---------- Dataset content
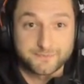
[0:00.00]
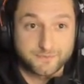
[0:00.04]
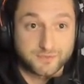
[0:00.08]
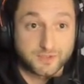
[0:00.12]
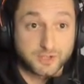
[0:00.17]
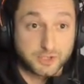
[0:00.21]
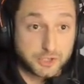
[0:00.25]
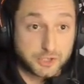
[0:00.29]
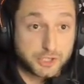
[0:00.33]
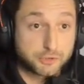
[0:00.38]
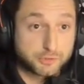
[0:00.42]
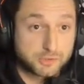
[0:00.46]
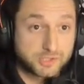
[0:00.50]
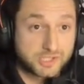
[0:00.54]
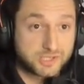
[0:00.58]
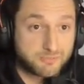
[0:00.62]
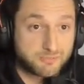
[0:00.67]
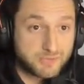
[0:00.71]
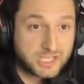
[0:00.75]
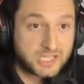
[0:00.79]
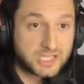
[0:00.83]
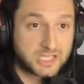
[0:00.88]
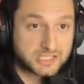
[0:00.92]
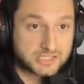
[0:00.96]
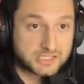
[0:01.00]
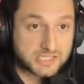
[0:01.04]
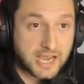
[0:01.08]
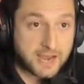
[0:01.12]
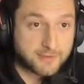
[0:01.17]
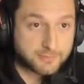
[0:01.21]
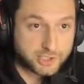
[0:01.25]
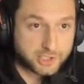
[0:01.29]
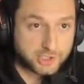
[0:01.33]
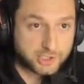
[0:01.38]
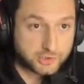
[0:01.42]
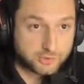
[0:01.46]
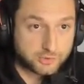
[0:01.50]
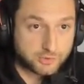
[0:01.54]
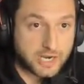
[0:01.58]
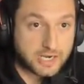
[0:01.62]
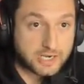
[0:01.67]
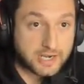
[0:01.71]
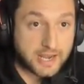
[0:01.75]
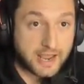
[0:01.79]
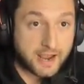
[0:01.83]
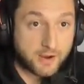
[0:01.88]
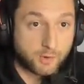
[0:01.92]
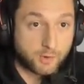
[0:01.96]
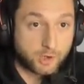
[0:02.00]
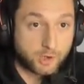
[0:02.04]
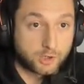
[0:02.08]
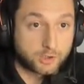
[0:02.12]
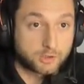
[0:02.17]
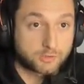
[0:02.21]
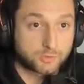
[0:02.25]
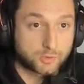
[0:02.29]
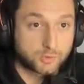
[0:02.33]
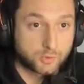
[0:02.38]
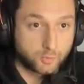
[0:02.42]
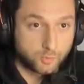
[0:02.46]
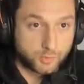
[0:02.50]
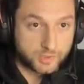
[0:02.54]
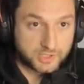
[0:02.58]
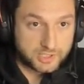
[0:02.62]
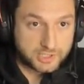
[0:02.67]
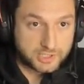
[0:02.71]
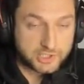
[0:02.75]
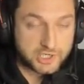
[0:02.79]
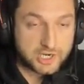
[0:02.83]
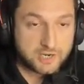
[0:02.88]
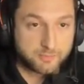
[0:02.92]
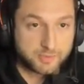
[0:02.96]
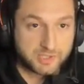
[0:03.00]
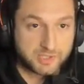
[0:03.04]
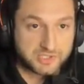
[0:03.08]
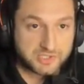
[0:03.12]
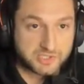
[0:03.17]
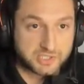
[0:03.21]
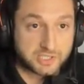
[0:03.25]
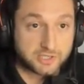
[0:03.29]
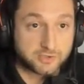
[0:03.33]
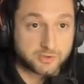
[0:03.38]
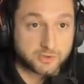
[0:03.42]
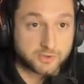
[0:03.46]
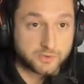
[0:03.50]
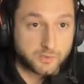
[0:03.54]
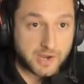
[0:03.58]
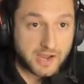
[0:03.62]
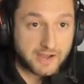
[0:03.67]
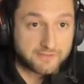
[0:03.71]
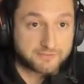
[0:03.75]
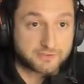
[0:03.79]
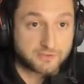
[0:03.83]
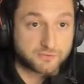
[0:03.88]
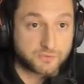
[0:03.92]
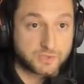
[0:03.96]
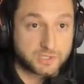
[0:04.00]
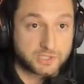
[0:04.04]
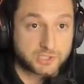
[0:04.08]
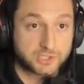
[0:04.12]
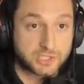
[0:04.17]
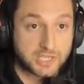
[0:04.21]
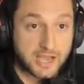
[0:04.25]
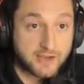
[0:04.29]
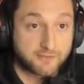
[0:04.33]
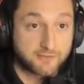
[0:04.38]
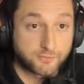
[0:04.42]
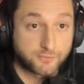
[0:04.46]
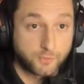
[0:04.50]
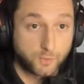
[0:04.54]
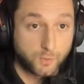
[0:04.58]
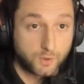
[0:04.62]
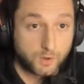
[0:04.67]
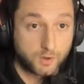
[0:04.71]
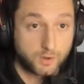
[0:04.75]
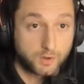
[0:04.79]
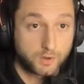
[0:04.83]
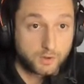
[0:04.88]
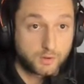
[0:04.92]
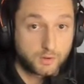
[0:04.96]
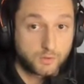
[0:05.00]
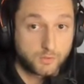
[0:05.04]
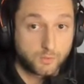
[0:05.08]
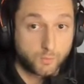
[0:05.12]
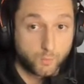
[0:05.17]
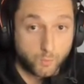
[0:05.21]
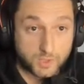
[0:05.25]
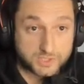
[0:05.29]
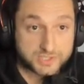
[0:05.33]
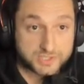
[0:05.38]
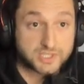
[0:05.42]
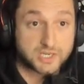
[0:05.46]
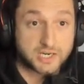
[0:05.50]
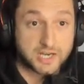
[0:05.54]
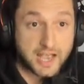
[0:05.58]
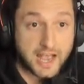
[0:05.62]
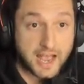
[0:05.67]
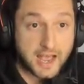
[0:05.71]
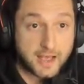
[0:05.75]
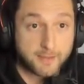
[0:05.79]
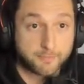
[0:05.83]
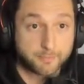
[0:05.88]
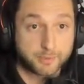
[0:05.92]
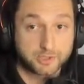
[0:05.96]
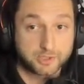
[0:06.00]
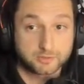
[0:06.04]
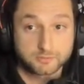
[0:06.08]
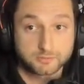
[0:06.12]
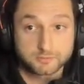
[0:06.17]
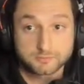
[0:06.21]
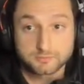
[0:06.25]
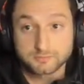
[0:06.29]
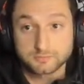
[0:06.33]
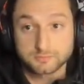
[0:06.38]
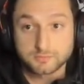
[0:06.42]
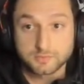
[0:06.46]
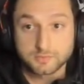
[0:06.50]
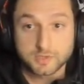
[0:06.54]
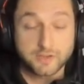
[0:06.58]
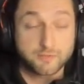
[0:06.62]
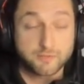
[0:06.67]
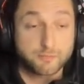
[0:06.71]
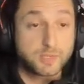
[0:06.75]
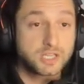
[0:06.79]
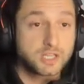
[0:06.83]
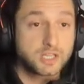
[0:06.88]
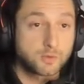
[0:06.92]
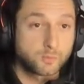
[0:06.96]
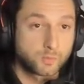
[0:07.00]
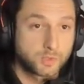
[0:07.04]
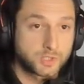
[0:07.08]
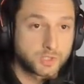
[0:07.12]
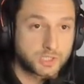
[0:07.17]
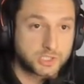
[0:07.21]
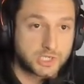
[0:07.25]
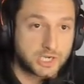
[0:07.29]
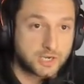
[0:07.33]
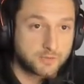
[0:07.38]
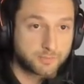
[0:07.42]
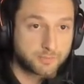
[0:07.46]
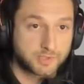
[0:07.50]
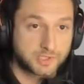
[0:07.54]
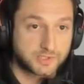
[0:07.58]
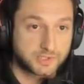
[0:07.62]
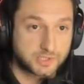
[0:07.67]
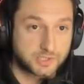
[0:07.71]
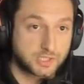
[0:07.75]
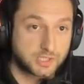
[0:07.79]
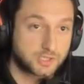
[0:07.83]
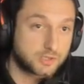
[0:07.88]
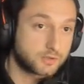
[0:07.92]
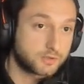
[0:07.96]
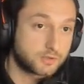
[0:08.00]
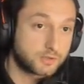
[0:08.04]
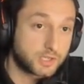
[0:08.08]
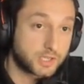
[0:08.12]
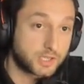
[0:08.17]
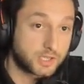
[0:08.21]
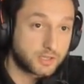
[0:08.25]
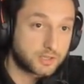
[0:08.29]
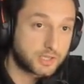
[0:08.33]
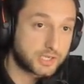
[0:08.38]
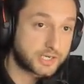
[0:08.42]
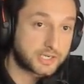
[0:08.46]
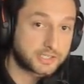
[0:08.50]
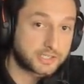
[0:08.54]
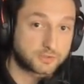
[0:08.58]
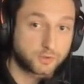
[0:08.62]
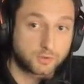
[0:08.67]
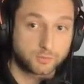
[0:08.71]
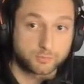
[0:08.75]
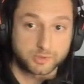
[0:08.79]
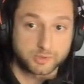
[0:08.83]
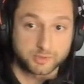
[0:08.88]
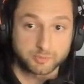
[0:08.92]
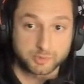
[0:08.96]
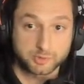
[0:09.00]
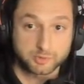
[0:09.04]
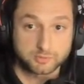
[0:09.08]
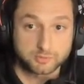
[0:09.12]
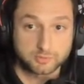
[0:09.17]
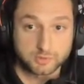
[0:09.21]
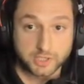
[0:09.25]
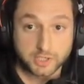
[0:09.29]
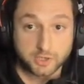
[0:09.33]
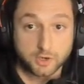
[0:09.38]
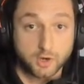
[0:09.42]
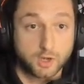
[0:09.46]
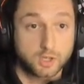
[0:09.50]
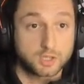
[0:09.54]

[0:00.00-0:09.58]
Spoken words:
Literally Milan's options right now are you win the Champions League or you have to finish top 4. What's going to happen? If Milan win the Champions League, like I told people, call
--------------------
§ How to complete this task
Can you repeat every record above exactly, apart from the pictures?

§ Response
[0:00.00]
[0:00.04]
[0:00.08]
[0:00.12]
[0:00.17]
[0:00.21]
[0:00.25]
[0:00.29]
[0:00.33]
[0:00.38]
[0:00.42]
[0:00.46]
[0:00.50]
[0:00.54]
[0:00.58]
[0:00.62]
[0:00.67]
[0:00.71]
[0:00.75]
[0:00.79]
[0:00.83]
[0:00.88]
[0:00.92]
[0:00.96]
[0:01.00]
[0:01.04]
[0:01.08]
[0:01.12]
[0:01.17]
[0:01.21]
[0:01.25]
[0:01.29]
[0:01.33]
[0:01.38]
[0:01.42]
[0:01.46]
[0:01.50]
[0:01.54]
[0:01.58]
[0:01.62]
[0:01.67]
[0:01.71]
[0:01.75]
[0:01.79]
[0:01.83]
[0:01.88]
[0:01.92]
[0:01.96]
[0:02.00]
[0:02.04]
[0:02.08]
[0:02.12]
[0:02.17]
[0:02.21]
[0:02.25]
[0:02.29]
[0:02.33]
[0:02.38]
[0:02.42]
[0:02.46]
[0:02.50]
[0:02.54]
[0:02.58]
[0:02.62]
[0:02.67]
[0:02.71]
[0:02.75]
[0:02.79]
[0:02.83]
[0:02.88]
[0:02.92]
[0:02.96]
[0:03.00]
[0:03.04]
[0:03.08]
[0:03.12]
[0:03.17]
[0:03.21]
[0:03.25]
[0:03.29]
[0:03.33]
[0:03.38]
[0:03.42]
[0:03.46]
[0:03.50]
[0:03.54]
[0:03.58]
[0:03.62]
[0:03.67]
[0:03.71]
[0:03.75]
[0:03.79]
[0:03.83]
[0:03.88]
[0:03.92]
[0:03.96]
[0:04.00]
[0:04.04]
[0:04.08]
[0:04.12]
[0:04.17]
[0:04.21]
[0:04.25]
[0:04.29]
[0:04.33]
[0:04.38]
[0:04.42]
[0:04.46]
[0:04.50]
[0:04.54]
[0:04.58]
[0:04.62]
[0:04.67]
[0:04.71]
[0:04.75]
[0:04.79]
[0:04.83]
[0:04.88]
[0:04.92]
[0:04.96]
[0:05.00]
[0:05.04]
[0:05.08]
[0:05.12]
[0:05.17]
[0:05.21]
[0:05.25]
[0:05.29]
[0:05.33]
[0:05.38]
[0:05.42]
[0:05.46]
[0:05.50]
[0:05.54]
[0:05.58]
[0:05.62]
[0:05.67]
[0:05.71]
[0:05.75]
[0:05.79]
[0:05.83]
[0:05.88]
[0:05.92]
[0:05.96]
[0:06.00]
[0:06.04]
[0:06.08]
[0:06.12]
[0:06.17]
[0:06.21]
[0:06.25]
[0:06.29]
[0:06.33]
[0:06.38]
[0:06.42]
[0:06.46]
[0:06.50]
[0:06.54]
[0:06.58]
[0:06.62]
[0:06.67]
[0:06.71]
[0:06.75]
[0:06.79]
[0:06.83]
[0:06.88]
[0:06.92]
[0:06.96]
[0:07.00]
[0:07.04]
[0:07.08]
[0:07.12]
[0:07.17]
[0:07.21]
[0:07.25]
[0:07.29]
[0:07.33]
[0:07.38]
[0:07.42]
[0:07.46]
[0:07.50]
[0:07.54]
[0:07.58]
[0:07.62]
[0:07.67]
[0:07.71]
[0:07.75]
[0:07.79]
[0:07.83]
[0:07.88]
[0:07.92]
[0:07.96]
[0:08.00]
[0:08.04]
[0:08.08]
[0:08.12]
[0:08.17]
[0:08.21]
[0:08.25]
[0:08.29]
[0:08.33]
[0:08.38]
[0:08.42]
[0:08.46]
[0:08.50]
[0:08.54]
[0:08.58]
[0:08.62]
[0:08.67]
[0:08.71]
[0:08.75]
[0:08.79]
[0:08.83]
[0:08.88]
[0:08.92]
[0:08.96]
[0:09.00]
[0:09.04]
[0:09.08]
[0:09.12]
[0:09.17]
[0:09.21]
[0:09.25]
[0:09.29]
[0:09.33]
[0:09.38]
[0:09.42]
[0:09.46]
[0:09.50]
[0:09.54]

[0:00.00-0:09.58]
Spoken words:
Literally Milan's options right now are you win the Champions League or you have to finish top 4. What's going to happen? If Milan win the Champions League, like I told people, call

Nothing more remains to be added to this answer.